(Dataset begins)

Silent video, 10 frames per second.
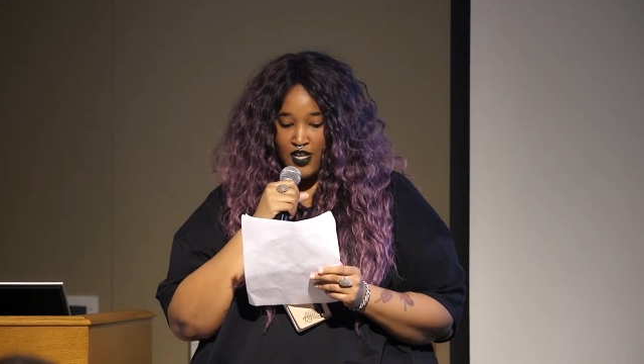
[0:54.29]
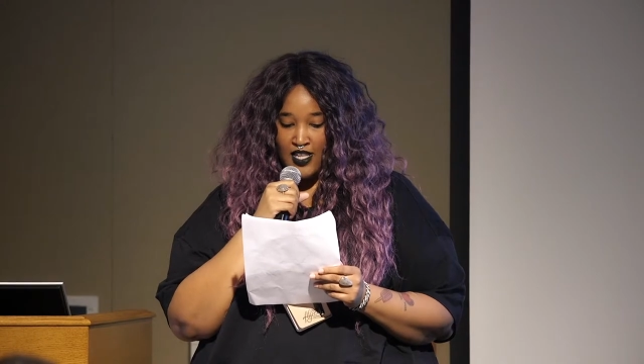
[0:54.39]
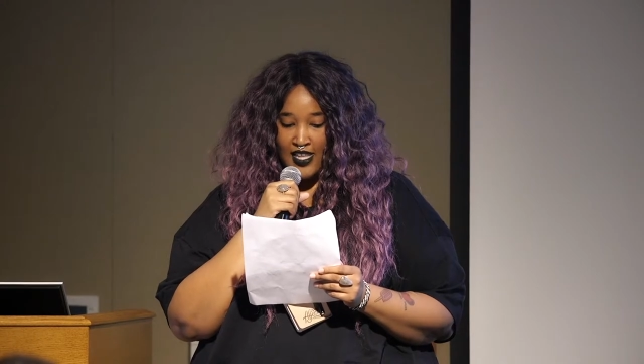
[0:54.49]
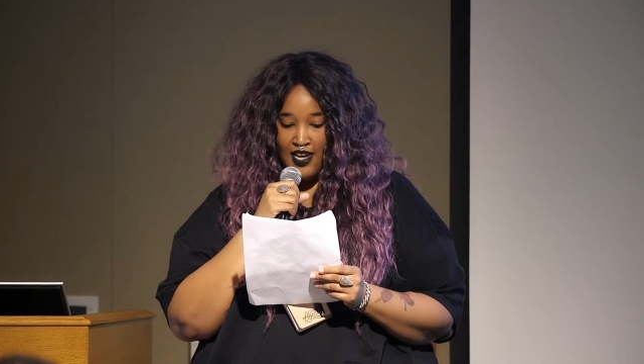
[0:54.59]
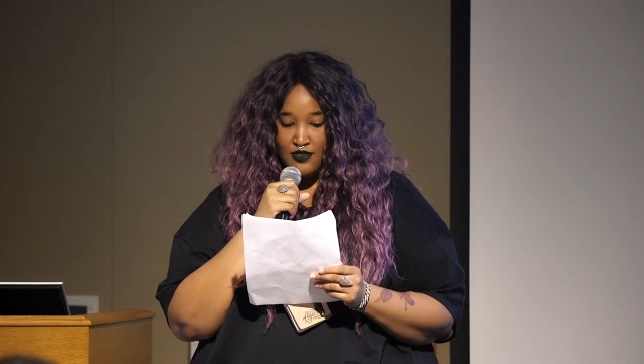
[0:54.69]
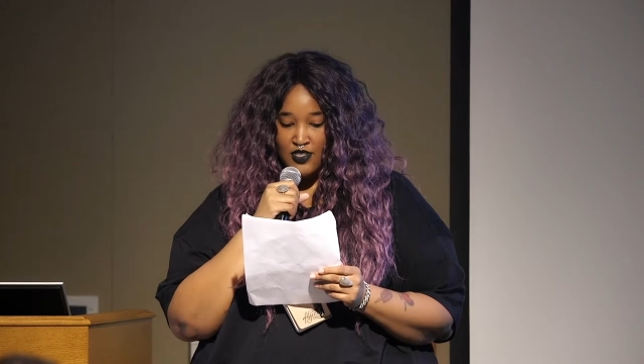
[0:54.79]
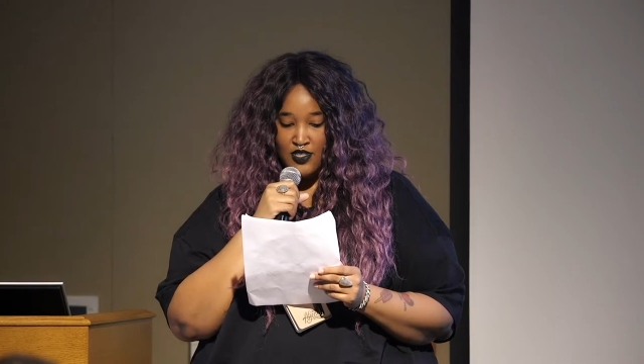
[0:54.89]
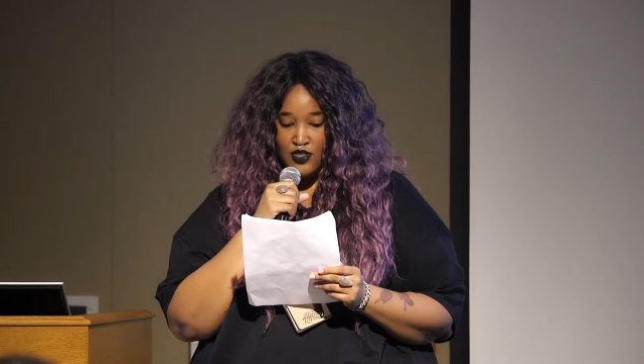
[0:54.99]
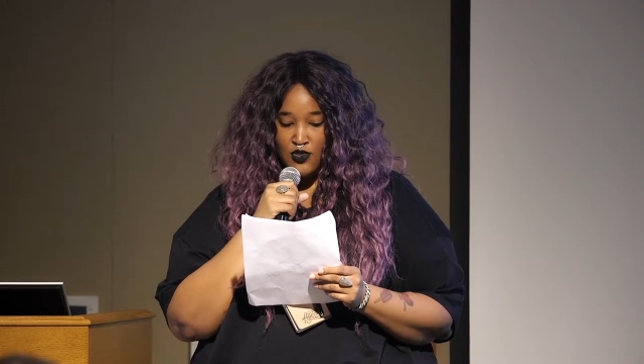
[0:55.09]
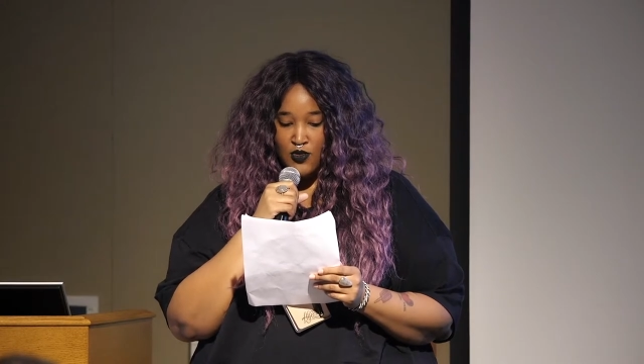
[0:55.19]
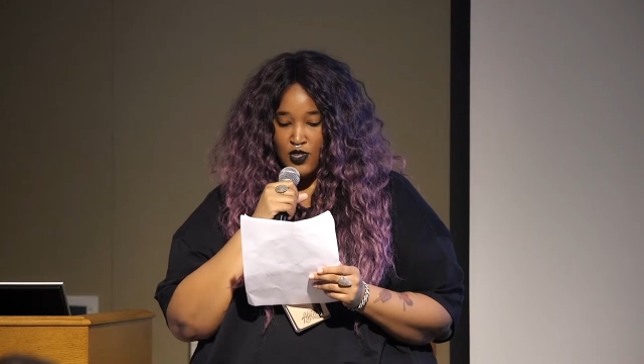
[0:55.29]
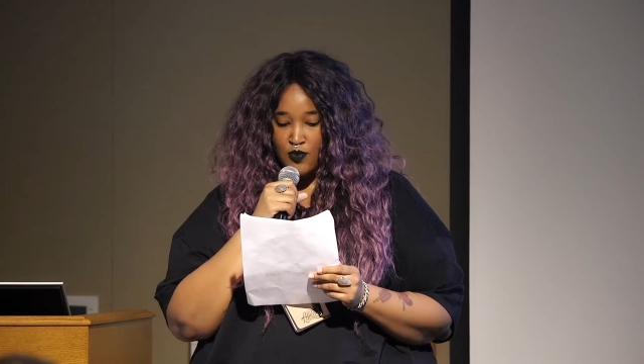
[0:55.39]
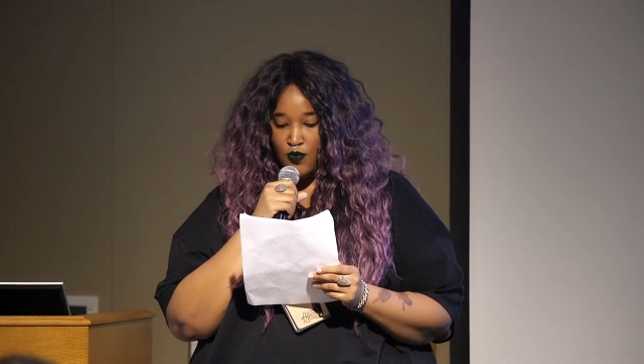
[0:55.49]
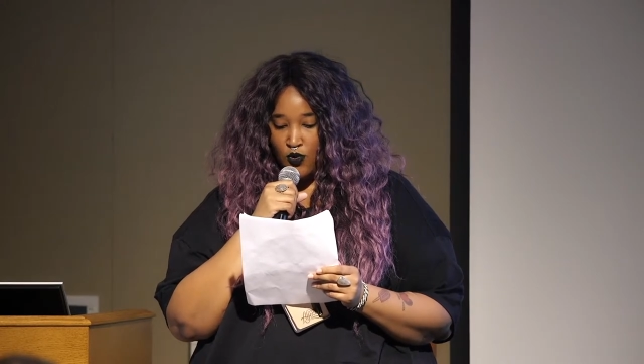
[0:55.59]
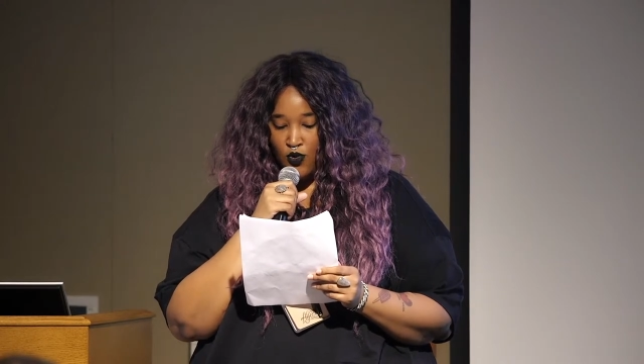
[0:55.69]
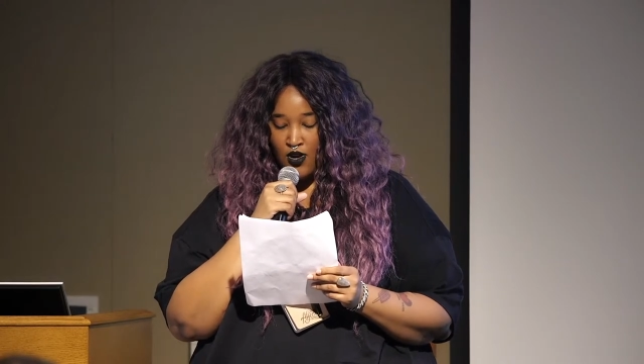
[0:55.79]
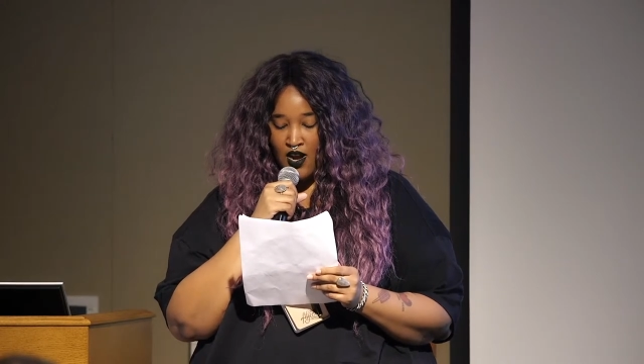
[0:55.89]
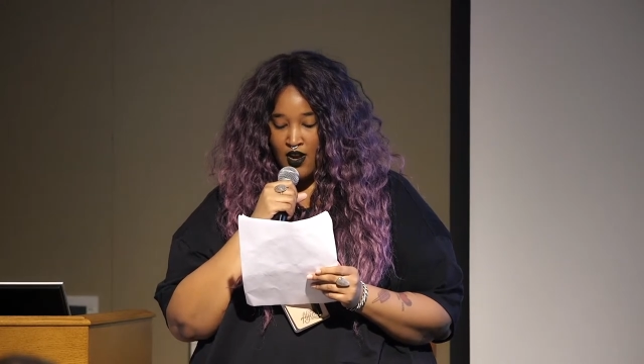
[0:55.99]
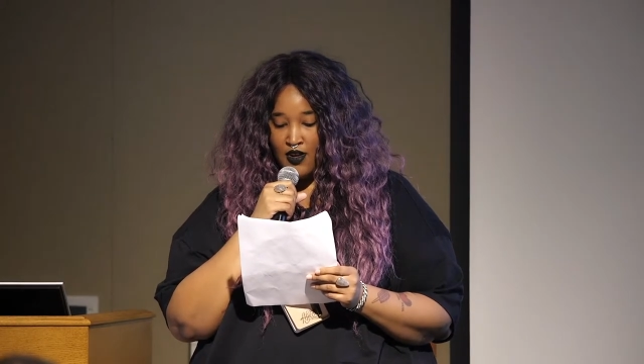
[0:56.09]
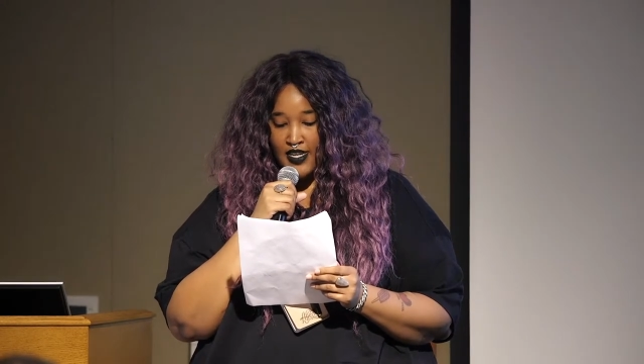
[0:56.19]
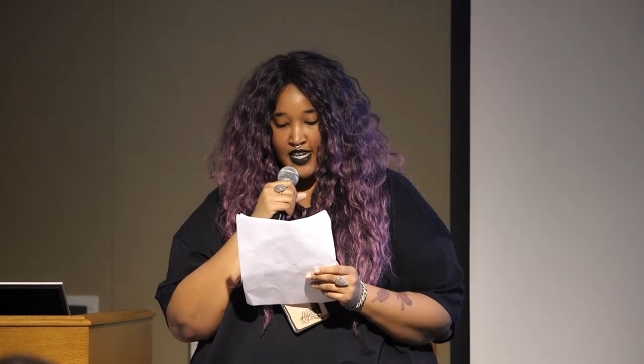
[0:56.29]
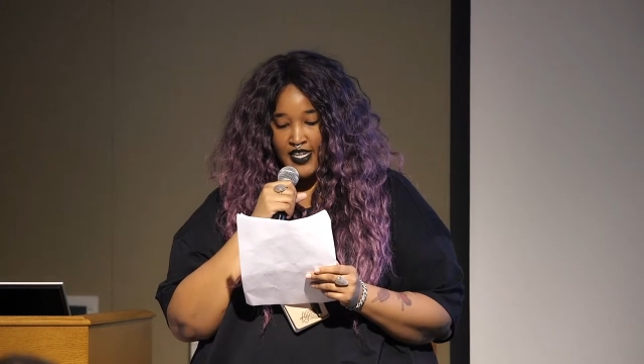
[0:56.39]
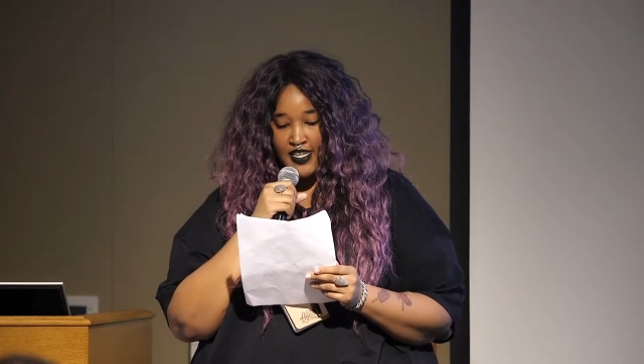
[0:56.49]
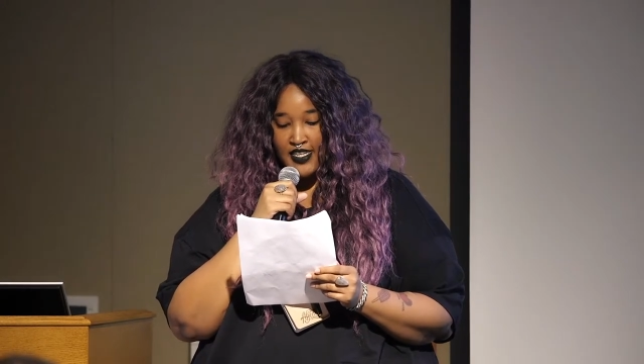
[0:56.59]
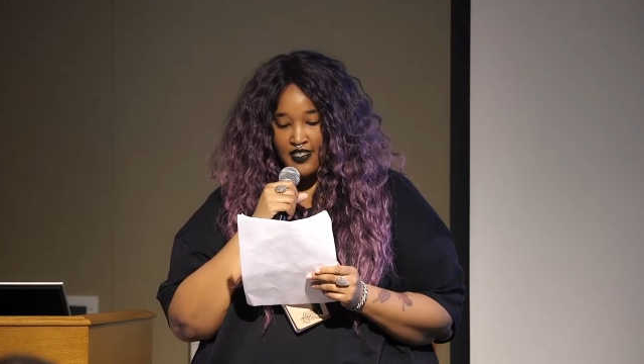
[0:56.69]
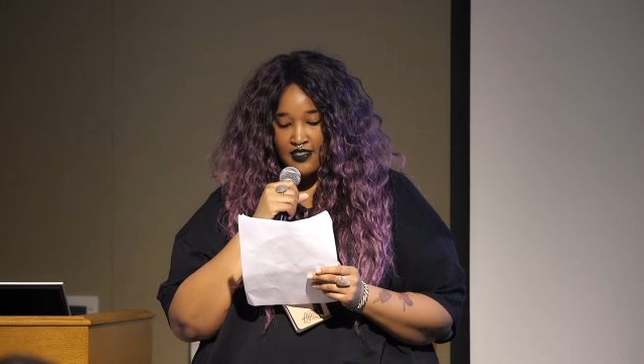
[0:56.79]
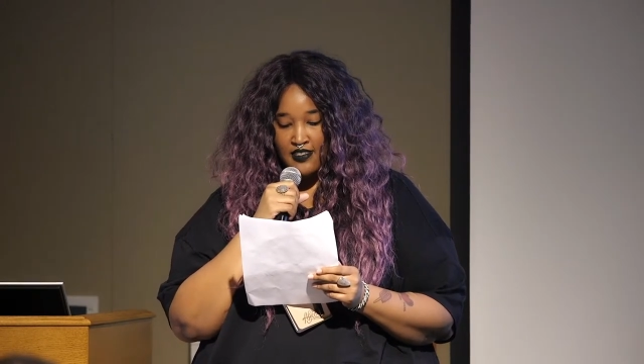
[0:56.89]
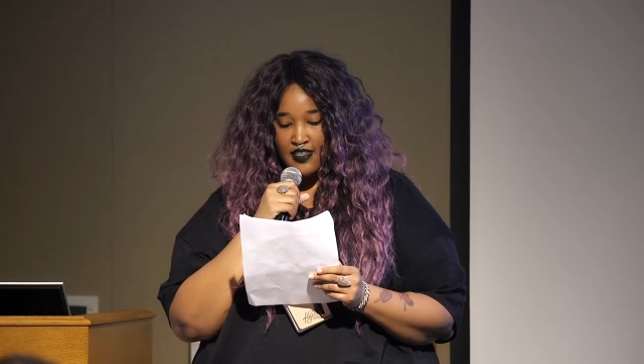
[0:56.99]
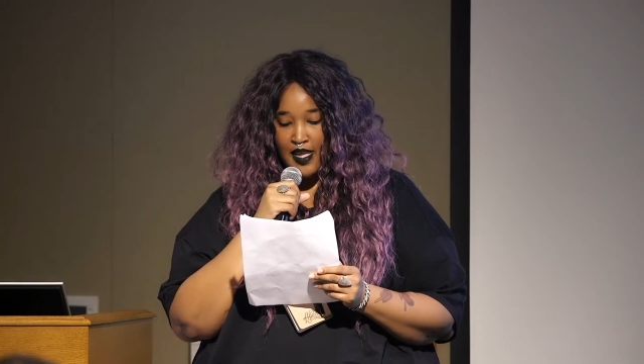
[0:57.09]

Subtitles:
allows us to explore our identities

(Dataset ends)
(Dataset begins)

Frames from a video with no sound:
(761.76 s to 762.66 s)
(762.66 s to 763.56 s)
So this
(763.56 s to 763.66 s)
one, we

(Dataset ends)

• **What needs to be done**
Scan the data above, find each line with "video", and copy it.

• **Exercise answer**
Silent video, 10 frames per second.
Frames from a video with no sound:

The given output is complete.